■ Work request:
Range to output from the entries below: the line containing "Silent video, 10 frames per second." through the line containing "Transcript: on DMR". Set it down exactly, ends included, nothing else.

■ Records provided:

*** Block opens ***

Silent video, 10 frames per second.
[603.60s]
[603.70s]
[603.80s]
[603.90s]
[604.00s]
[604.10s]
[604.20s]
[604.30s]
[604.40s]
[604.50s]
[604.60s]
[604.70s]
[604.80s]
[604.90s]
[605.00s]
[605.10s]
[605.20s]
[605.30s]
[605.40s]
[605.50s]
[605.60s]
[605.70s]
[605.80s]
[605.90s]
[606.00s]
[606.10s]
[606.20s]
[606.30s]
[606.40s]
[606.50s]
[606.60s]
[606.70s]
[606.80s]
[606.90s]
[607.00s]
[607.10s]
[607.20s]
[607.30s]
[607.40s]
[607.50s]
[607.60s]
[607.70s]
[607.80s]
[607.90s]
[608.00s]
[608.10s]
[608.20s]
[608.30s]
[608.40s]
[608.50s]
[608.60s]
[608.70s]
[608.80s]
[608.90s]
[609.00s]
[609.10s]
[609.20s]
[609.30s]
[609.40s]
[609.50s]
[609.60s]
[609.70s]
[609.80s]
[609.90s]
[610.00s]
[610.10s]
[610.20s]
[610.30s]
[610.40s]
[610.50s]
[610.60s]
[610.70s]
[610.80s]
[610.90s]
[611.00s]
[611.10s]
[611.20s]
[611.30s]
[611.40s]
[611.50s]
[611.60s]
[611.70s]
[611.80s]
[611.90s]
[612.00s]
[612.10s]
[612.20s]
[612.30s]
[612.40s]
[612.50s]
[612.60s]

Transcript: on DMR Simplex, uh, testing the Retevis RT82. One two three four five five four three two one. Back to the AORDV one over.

*** Block closes ***
*** Block opens ***

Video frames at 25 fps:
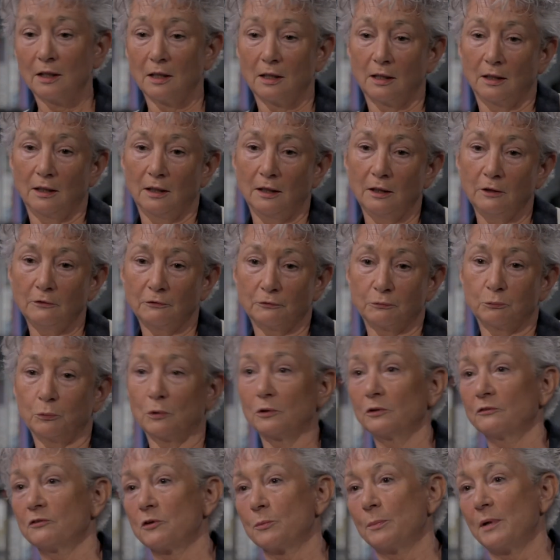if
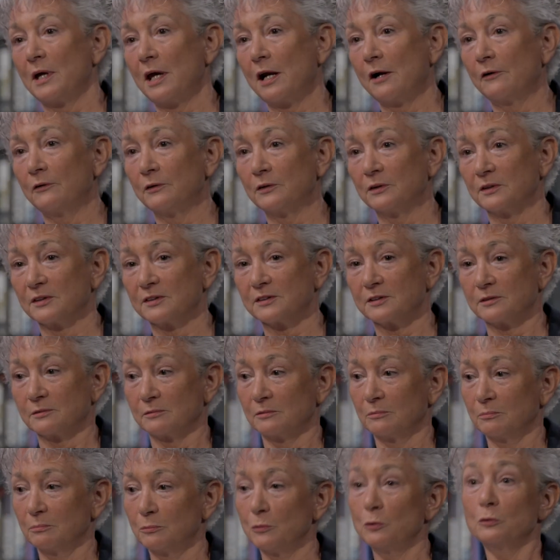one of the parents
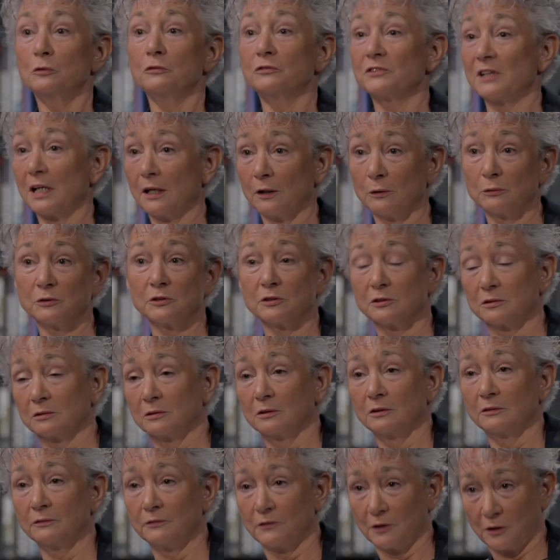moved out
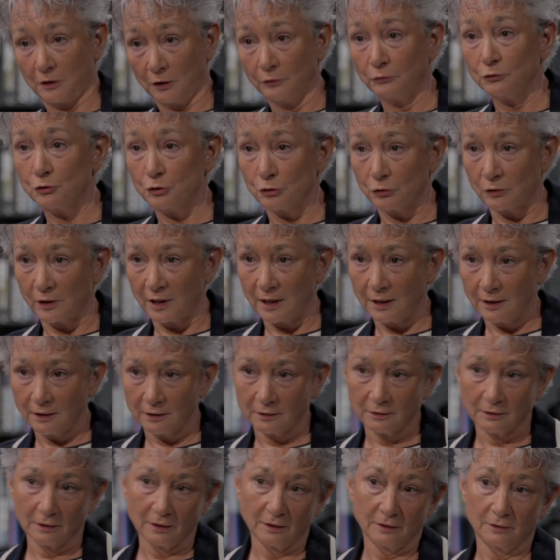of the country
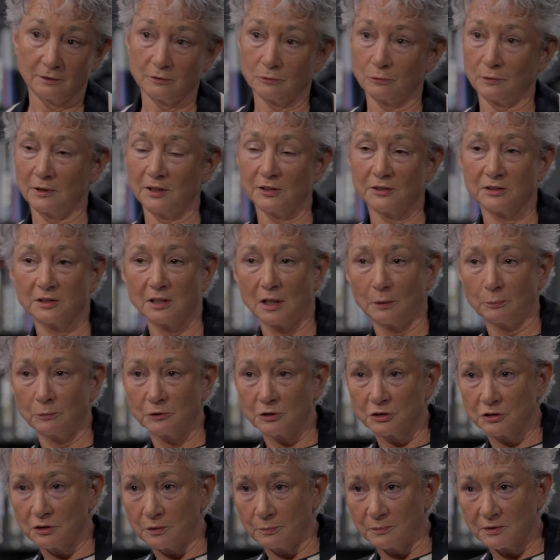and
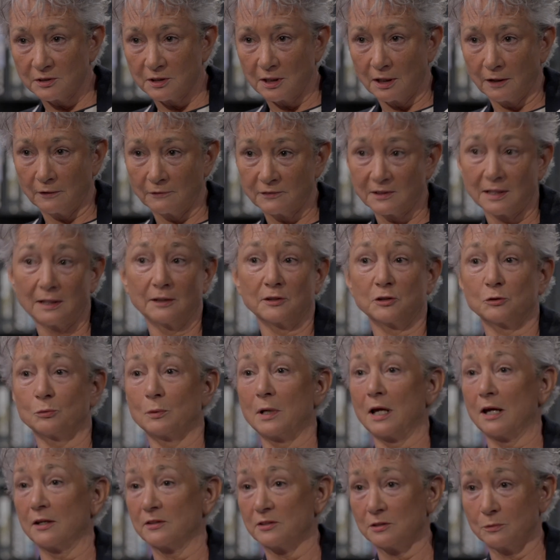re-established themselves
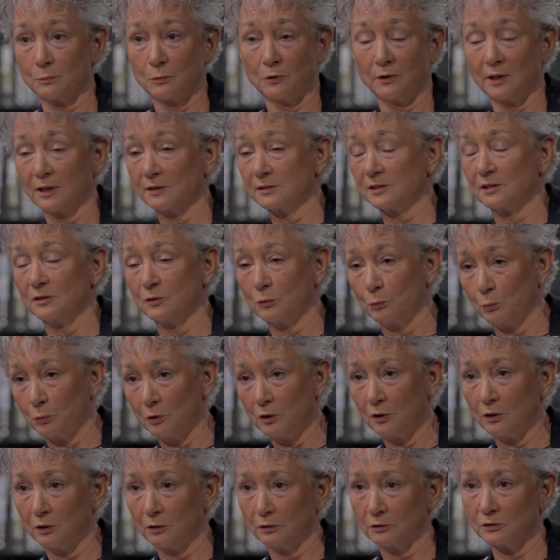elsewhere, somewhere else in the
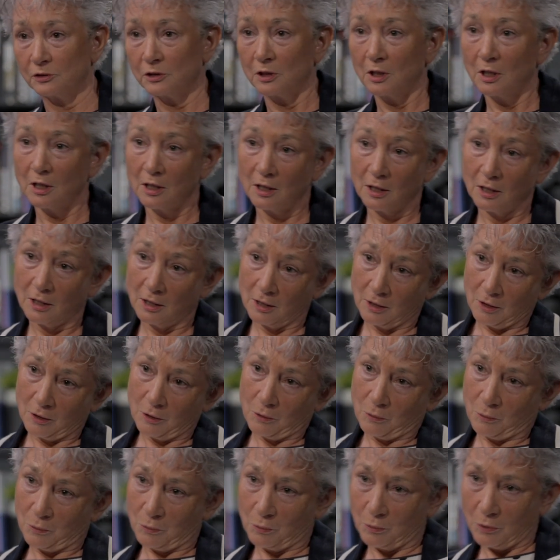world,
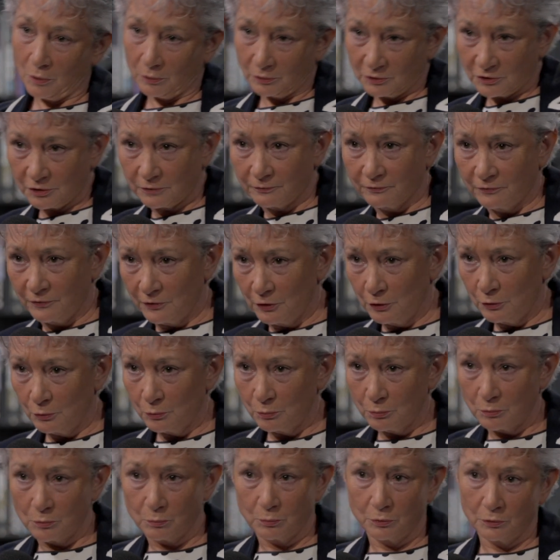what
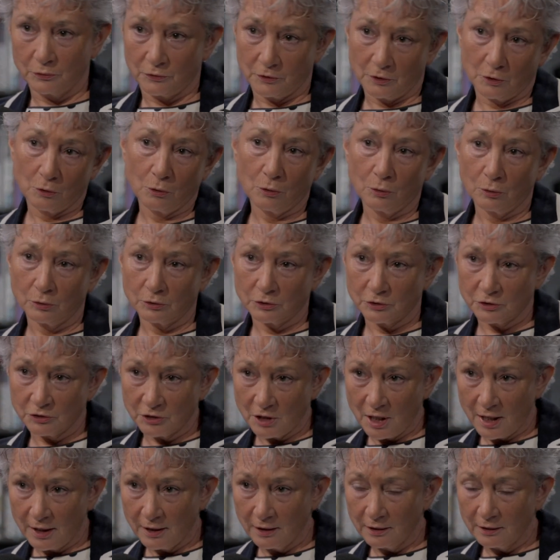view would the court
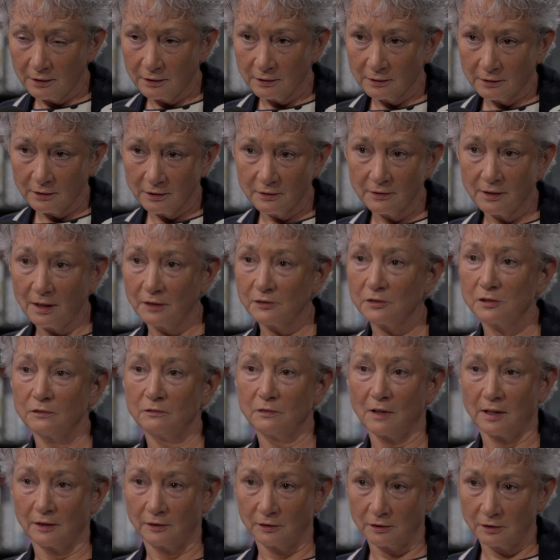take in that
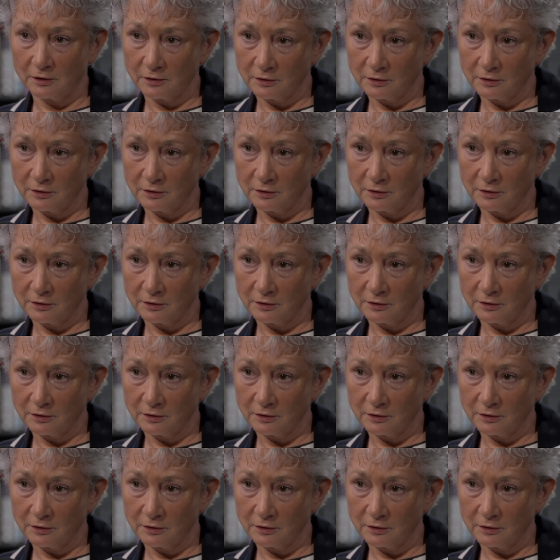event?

*** Block closes ***

■ Exercise output:
Silent video, 10 frames per second.
[603.60s]
[603.70s]
[603.80s]
[603.90s]
[604.00s]
[604.10s]
[604.20s]
[604.30s]
[604.40s]
[604.50s]
[604.60s]
[604.70s]
[604.80s]
[604.90s]
[605.00s]
[605.10s]
[605.20s]
[605.30s]
[605.40s]
[605.50s]
[605.60s]
[605.70s]
[605.80s]
[605.90s]
[606.00s]
[606.10s]
[606.20s]
[606.30s]
[606.40s]
[606.50s]
[606.60s]
[606.70s]
[606.80s]
[606.90s]
[607.00s]
[607.10s]
[607.20s]
[607.30s]
[607.40s]
[607.50s]
[607.60s]
[607.70s]
[607.80s]
[607.90s]
[608.00s]
[608.10s]
[608.20s]
[608.30s]
[608.40s]
[608.50s]
[608.60s]
[608.70s]
[608.80s]
[608.90s]
[609.00s]
[609.10s]
[609.20s]
[609.30s]
[609.40s]
[609.50s]
[609.60s]
[609.70s]
[609.80s]
[609.90s]
[610.00s]
[610.10s]
[610.20s]
[610.30s]
[610.40s]
[610.50s]
[610.60s]
[610.70s]
[610.80s]
[610.90s]
[611.00s]
[611.10s]
[611.20s]
[611.30s]
[611.40s]
[611.50s]
[611.60s]
[611.70s]
[611.80s]
[611.90s]
[612.00s]
[612.10s]
[612.20s]
[612.30s]
[612.40s]
[612.50s]
[612.60s]

Transcript: on DMR Simplex, uh, testing the Retevis RT82. One two three four five five four three two one. Back to the AORDV one over.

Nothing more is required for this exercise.